## Task objective
Your answer should be the lines from the one with "[0.20-0.40s]" to the end of the data below, both included, exact and free of pictures.

Stored data entries
□ □ □ □ □ □ □

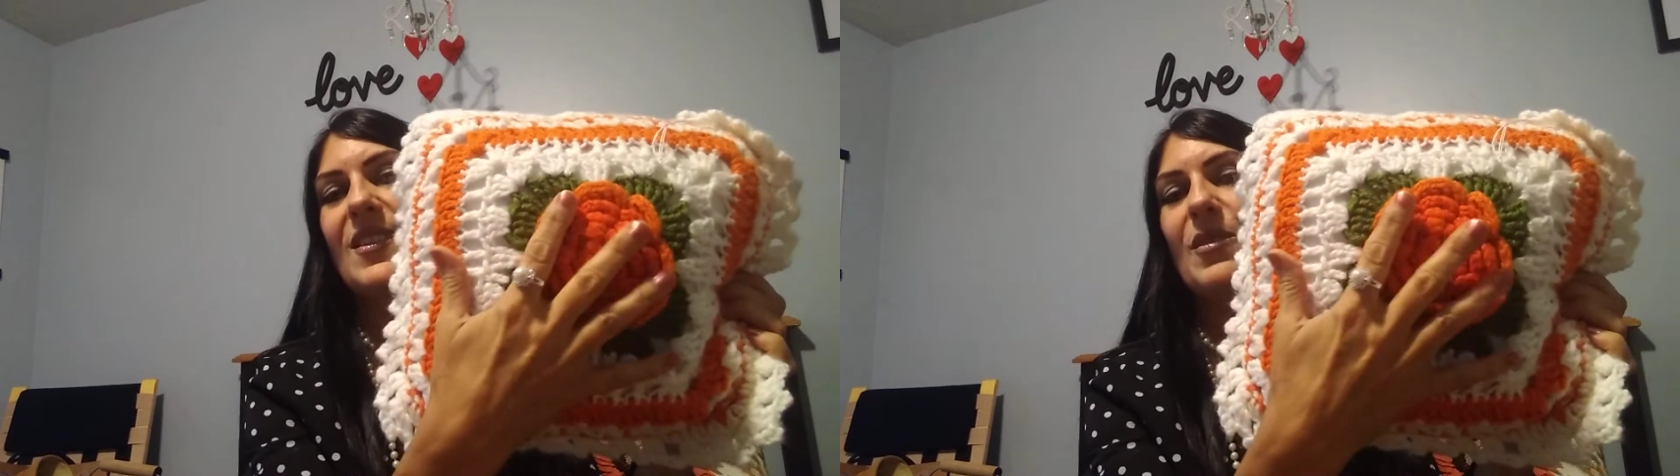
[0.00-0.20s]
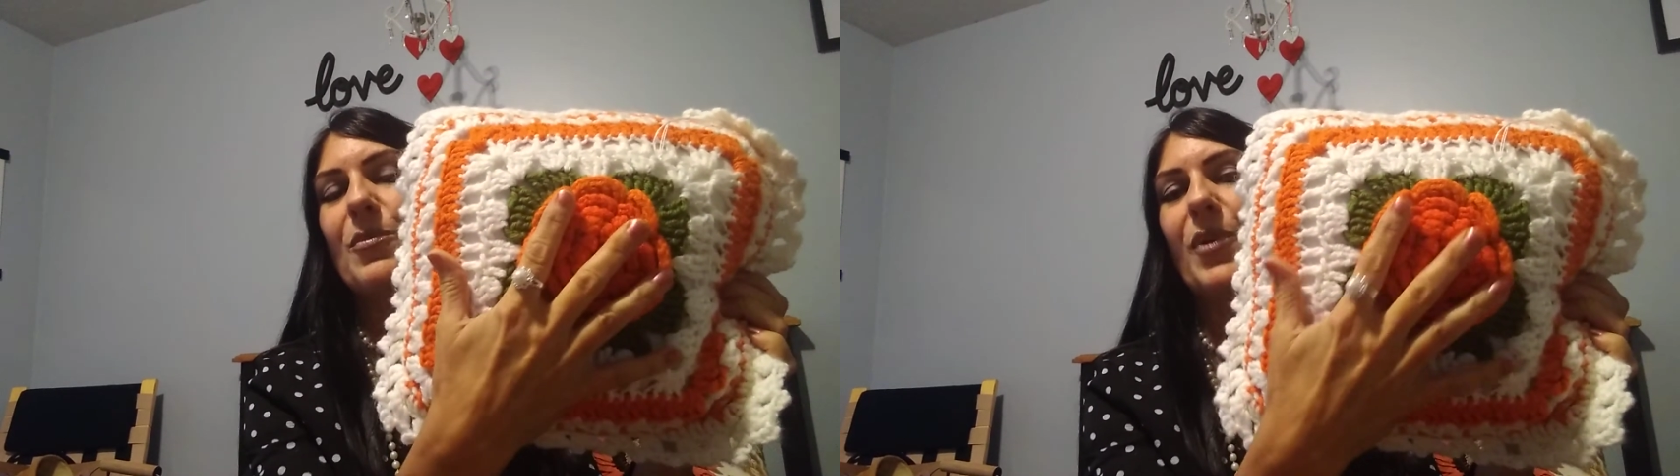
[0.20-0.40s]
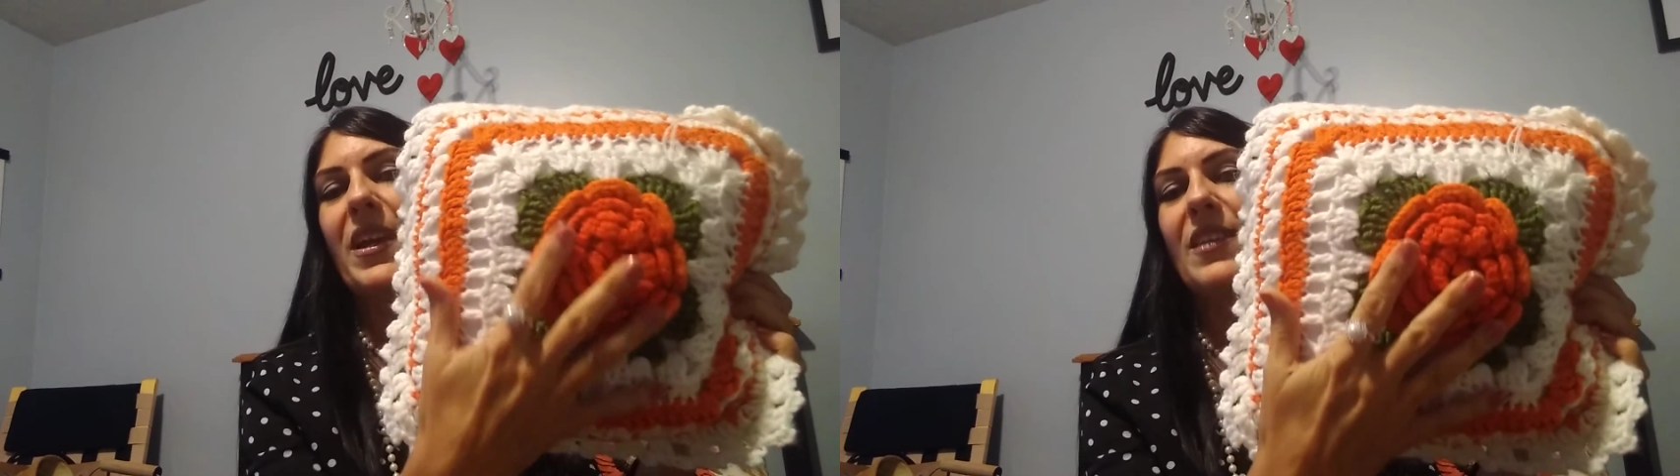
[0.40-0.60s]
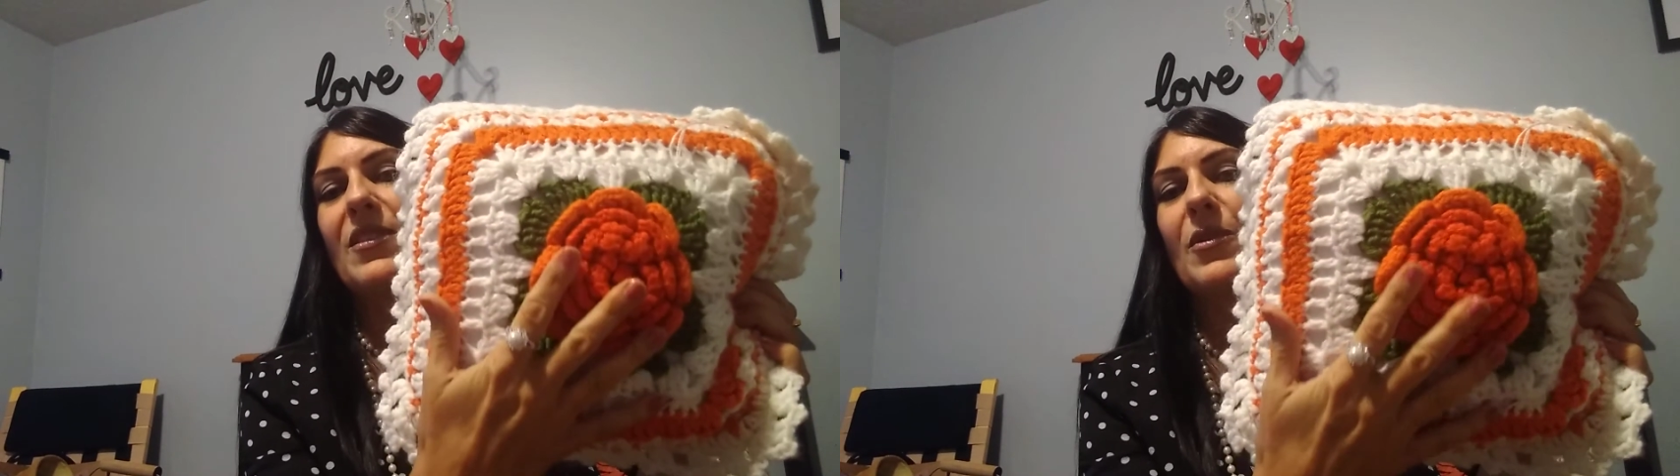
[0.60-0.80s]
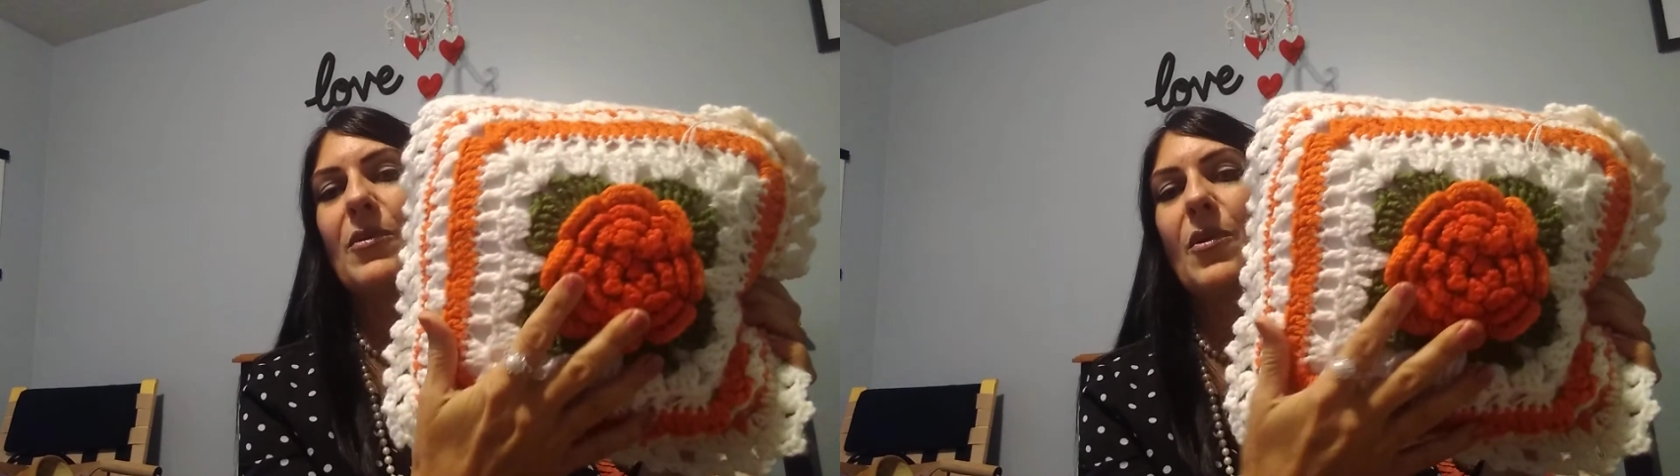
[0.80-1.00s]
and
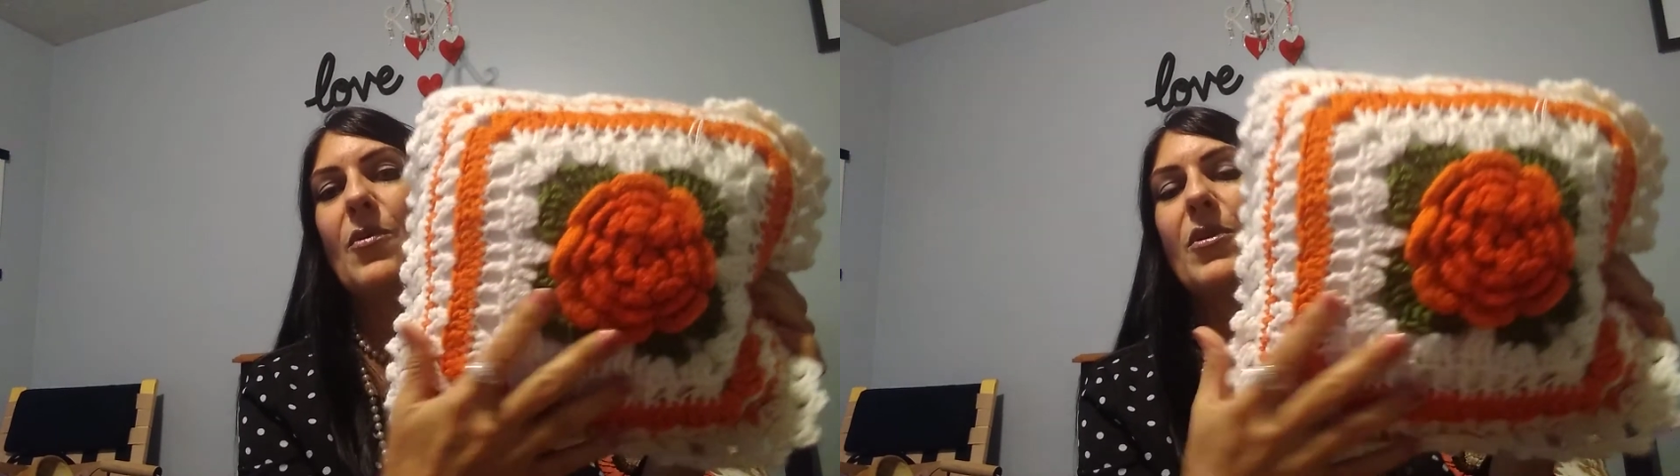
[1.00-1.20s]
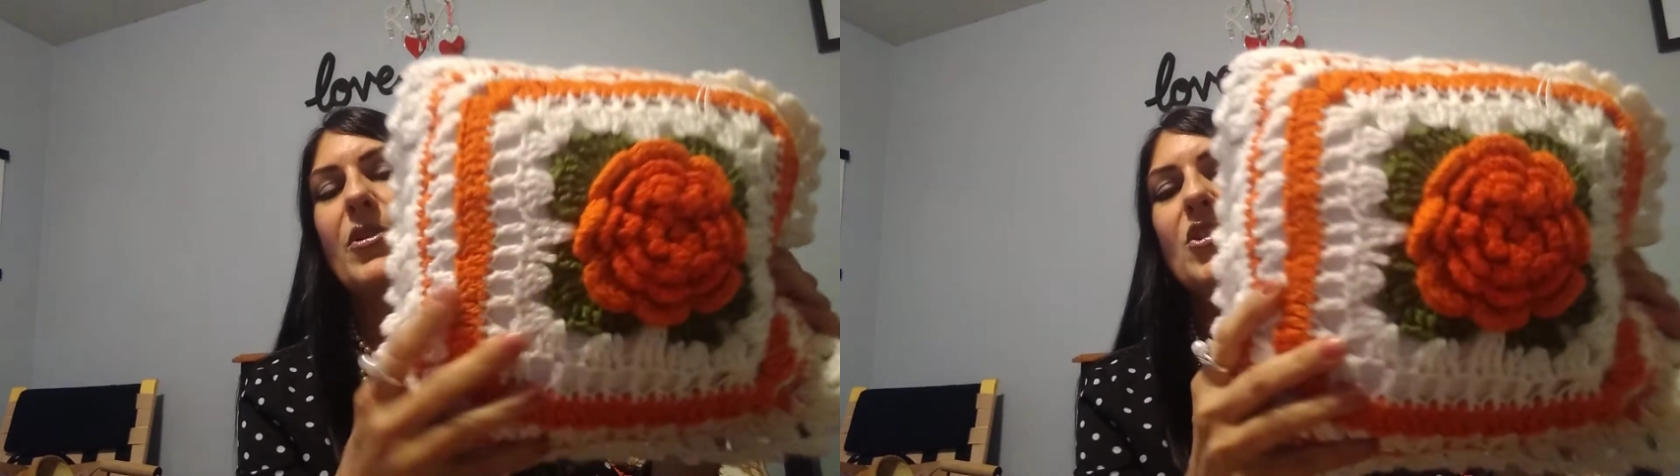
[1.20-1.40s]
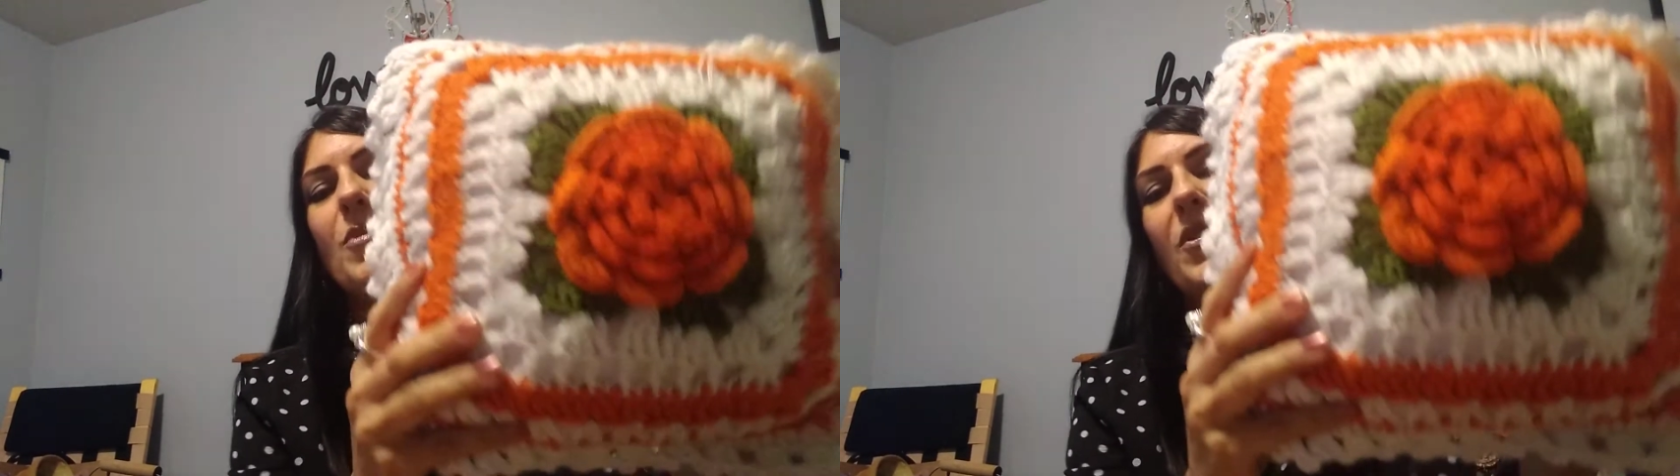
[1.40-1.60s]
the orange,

□ □ □ □ □ □ □

## Answer to the problem
[0.20-0.40s]
[0.40-0.60s]
[0.60-0.80s]
[0.80-1.00s]
and
[1.00-1.20s]
[1.20-1.40s]
[1.40-1.60s]
the orange,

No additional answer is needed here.